**Assignment**
Each record should be copied exactly into the answer, and no picture should go with it.

.....

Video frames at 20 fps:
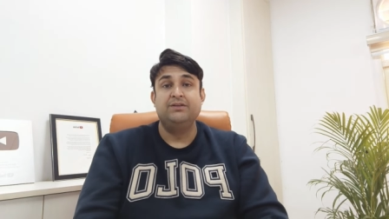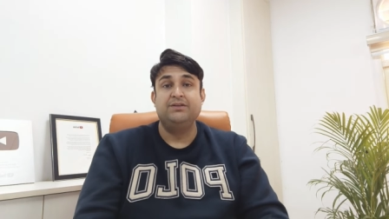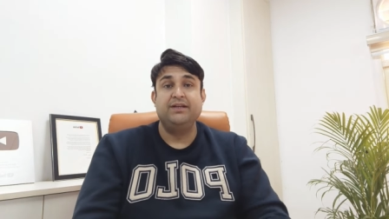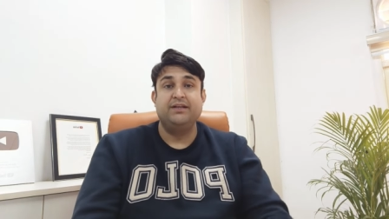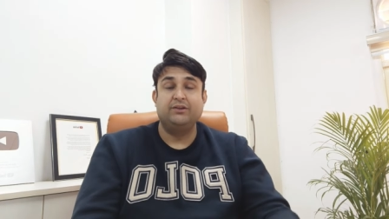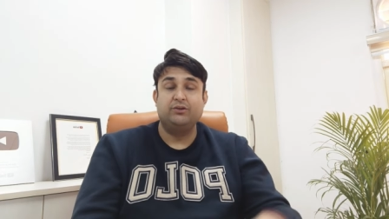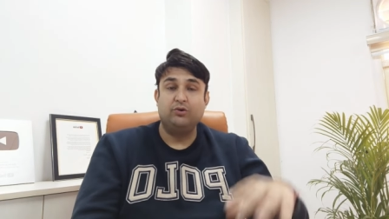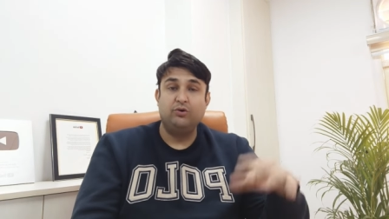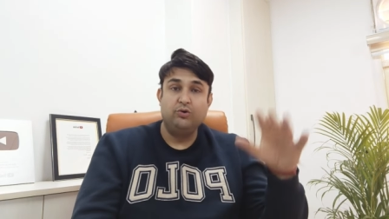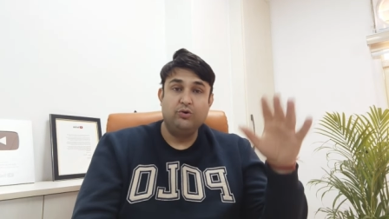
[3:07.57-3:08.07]

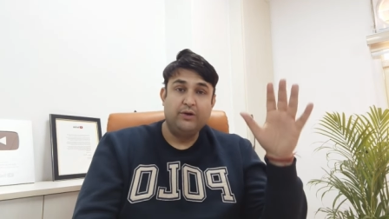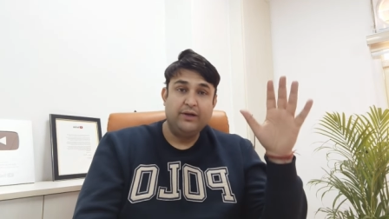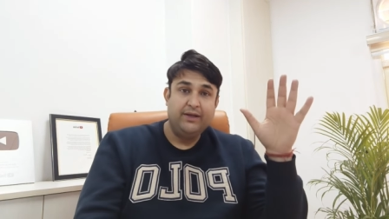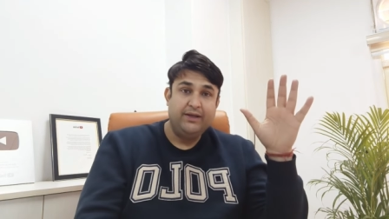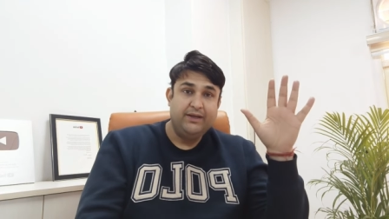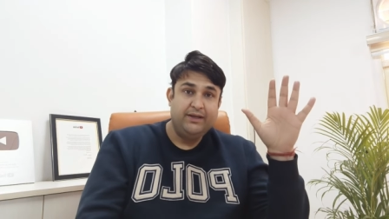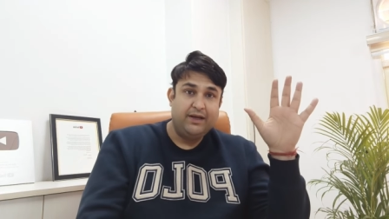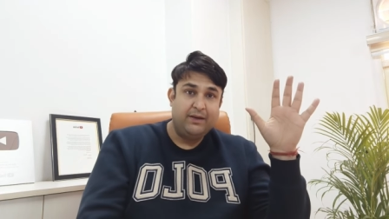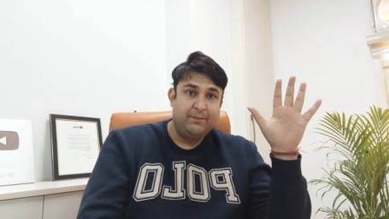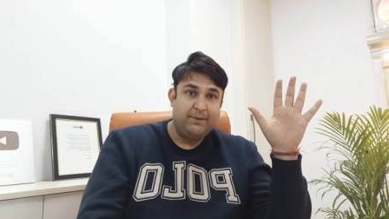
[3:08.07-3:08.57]
ये तो हो
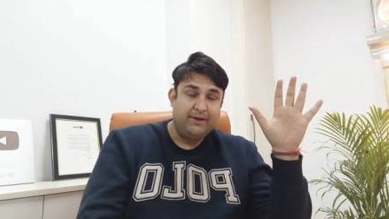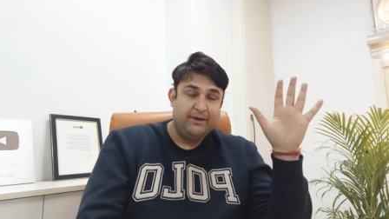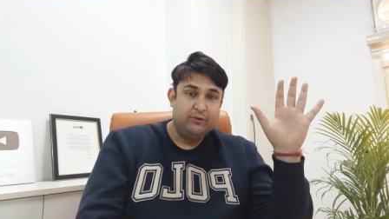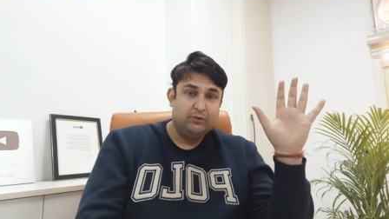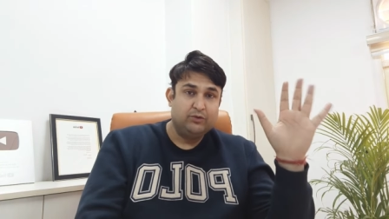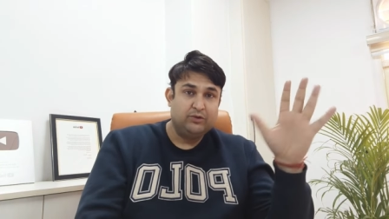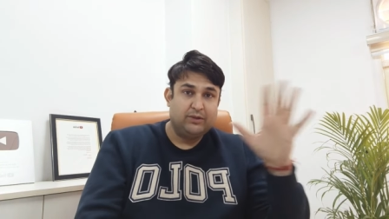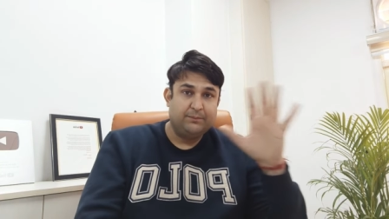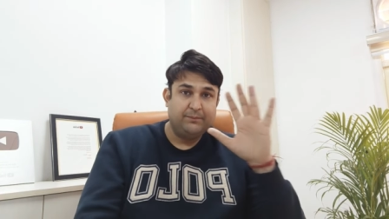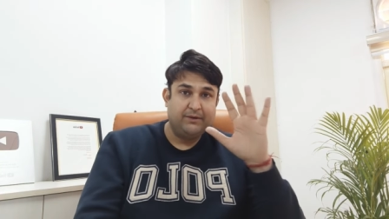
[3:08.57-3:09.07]
गई हमारी
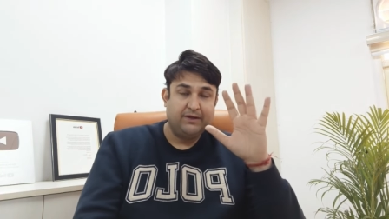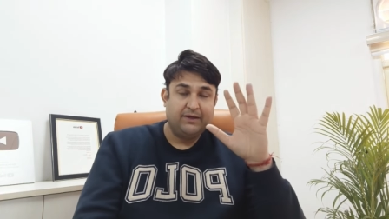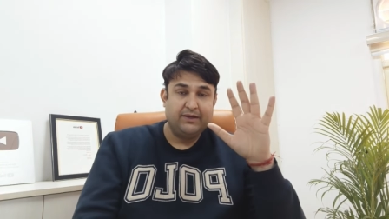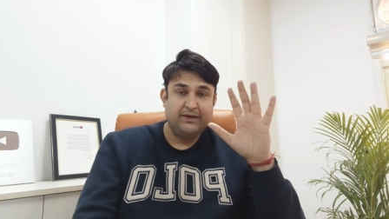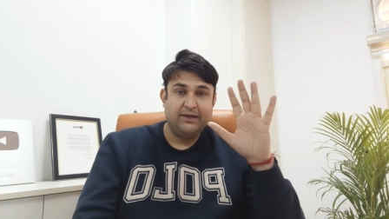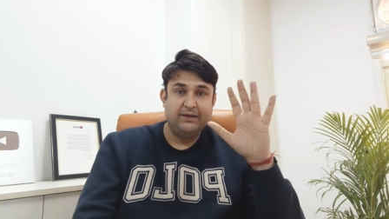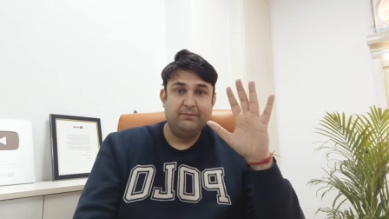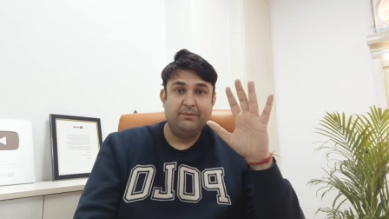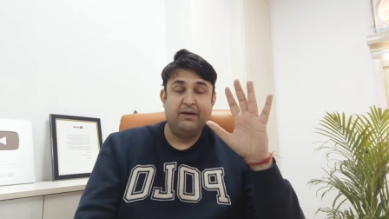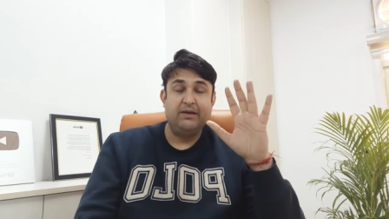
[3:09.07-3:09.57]
उत्तम
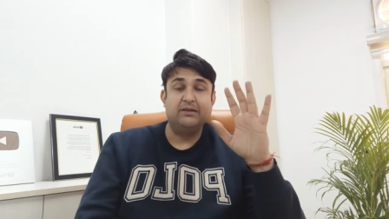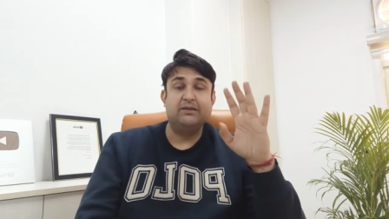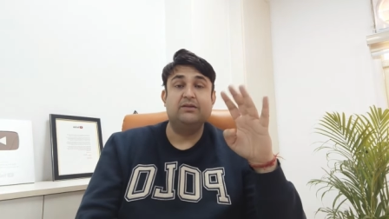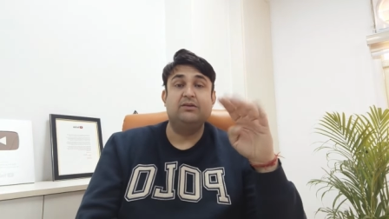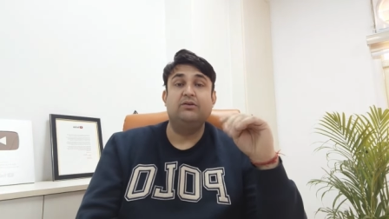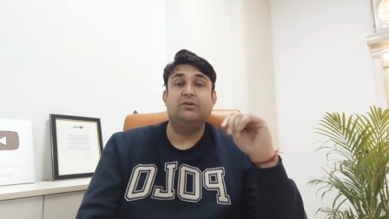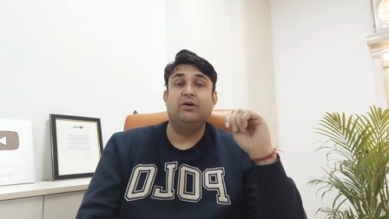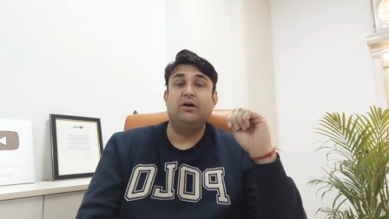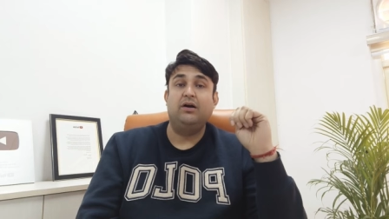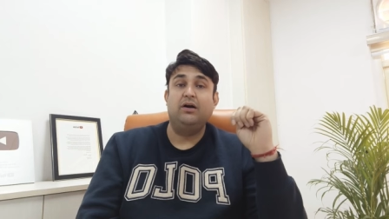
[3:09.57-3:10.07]
नगर की बात
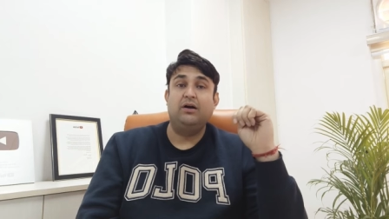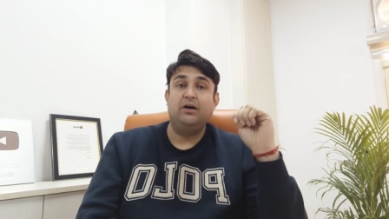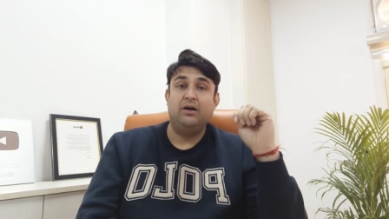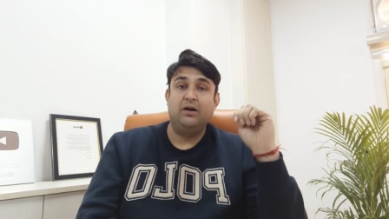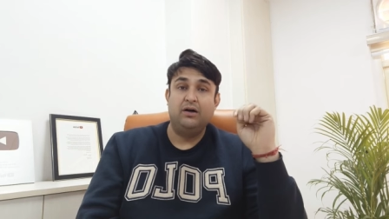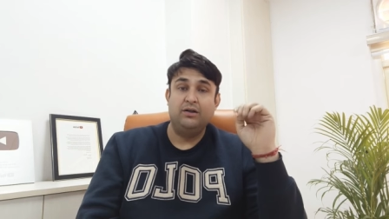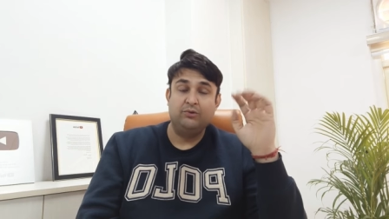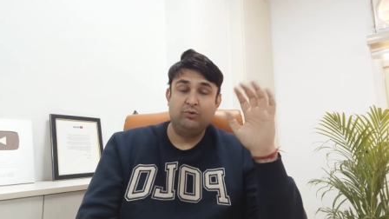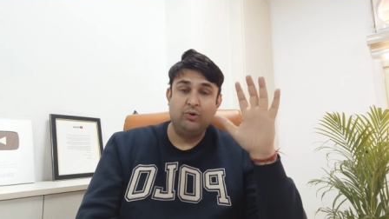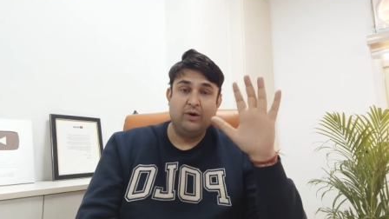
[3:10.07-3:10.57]

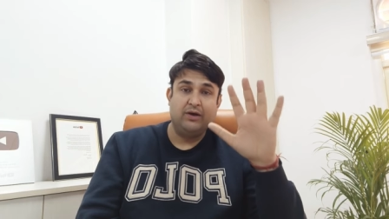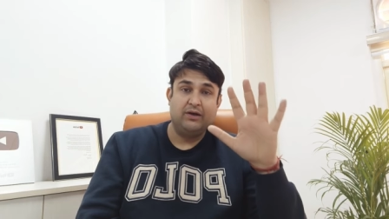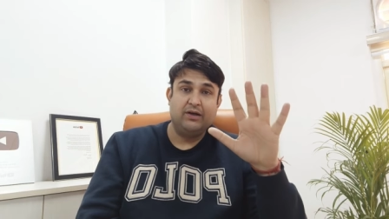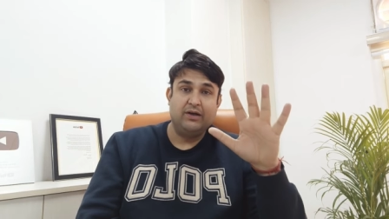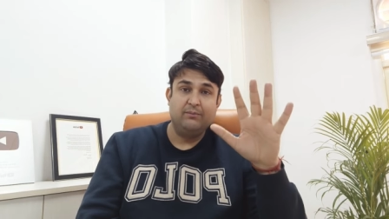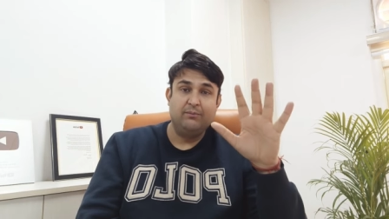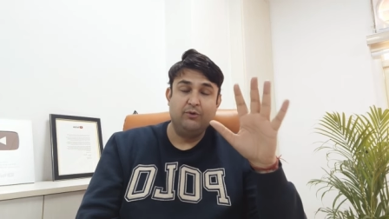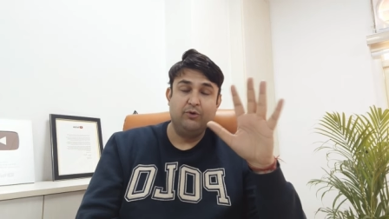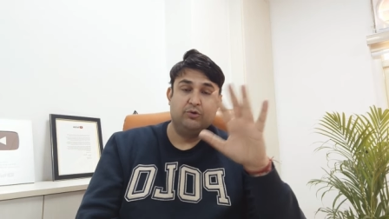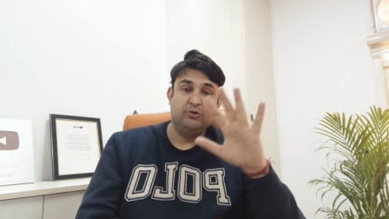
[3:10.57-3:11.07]

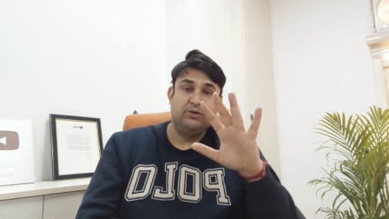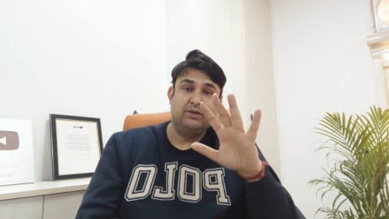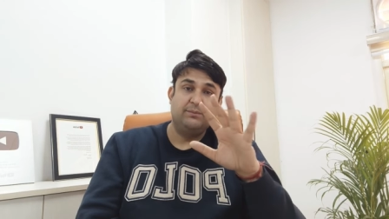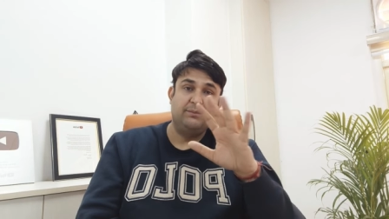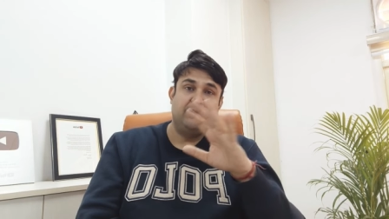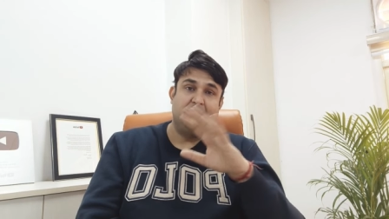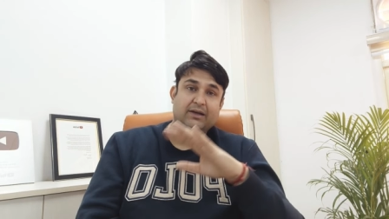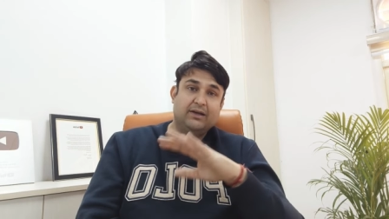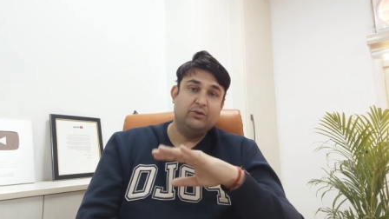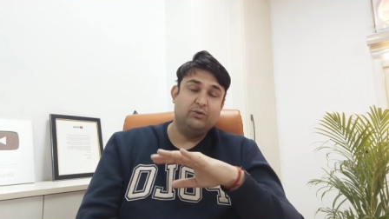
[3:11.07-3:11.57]
द्वारका मोड़
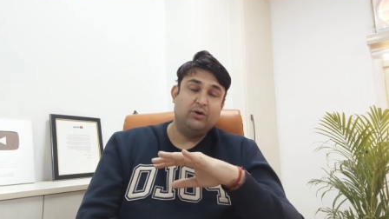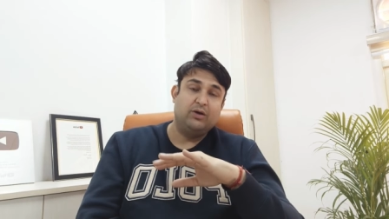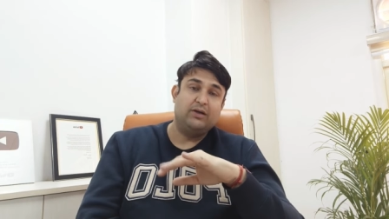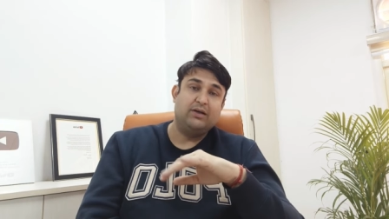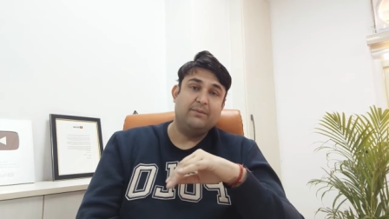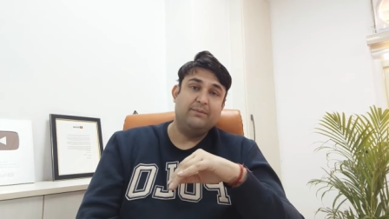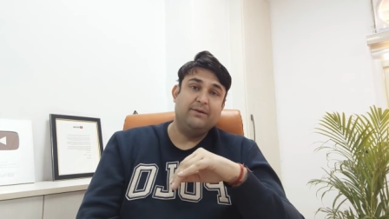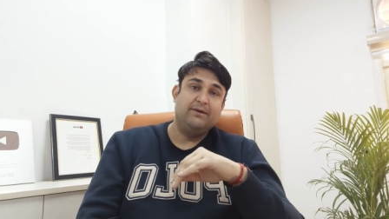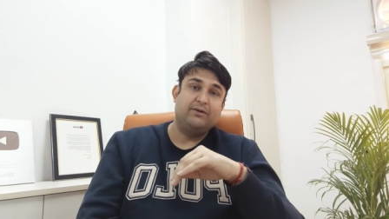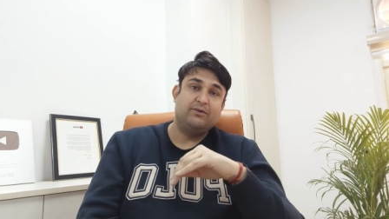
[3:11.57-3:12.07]
उत्तम नगर
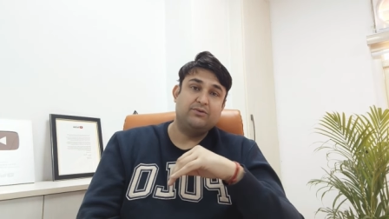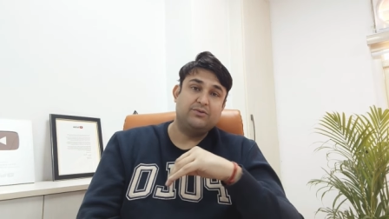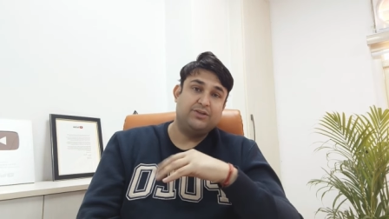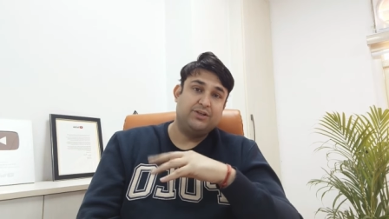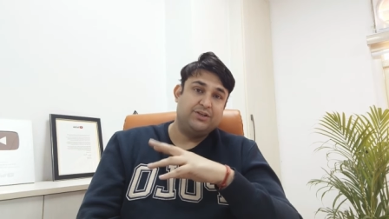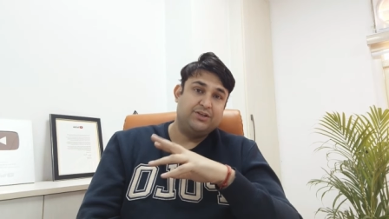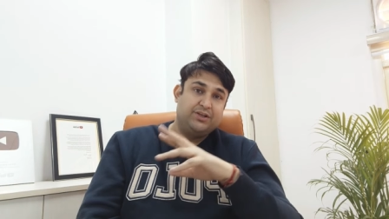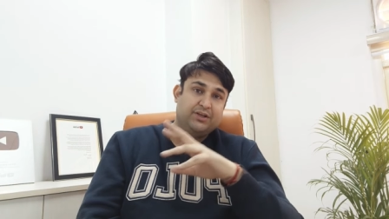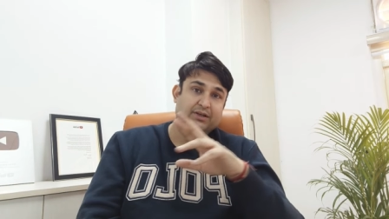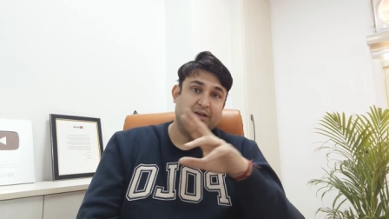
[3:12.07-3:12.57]
द्वारका मेट्रो
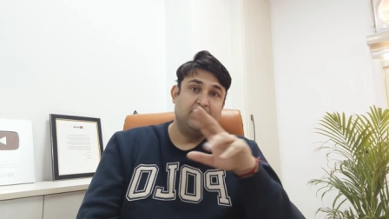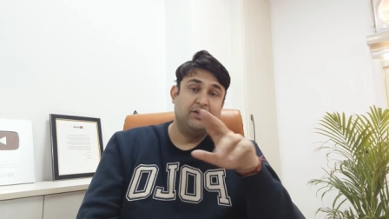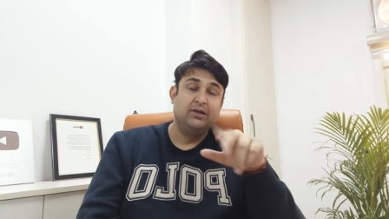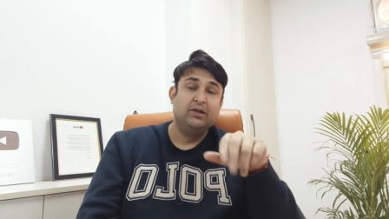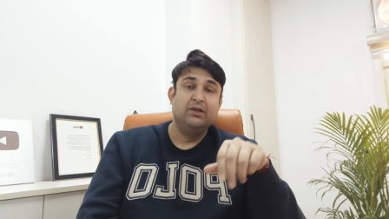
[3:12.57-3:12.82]
स्टेशन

.....

**Result of this exercise**
Video frames at 20 fps:
[3:07.57-3:08.07]

[3:08.07-3:08.57]
ये तो हो
[3:08.57-3:09.07]
गई हमारी
[3:09.07-3:09.57]
उत्तम
[3:09.57-3:10.07]
नगर की बात
[3:10.07-3:10.57]

[3:10.57-3:11.07]

[3:11.07-3:11.57]
द्वारका मोड़
[3:11.57-3:12.07]
उत्तम नगर
[3:12.07-3:12.57]
द्वारका मेट्रो
[3:12.57-3:12.82]
स्टेशन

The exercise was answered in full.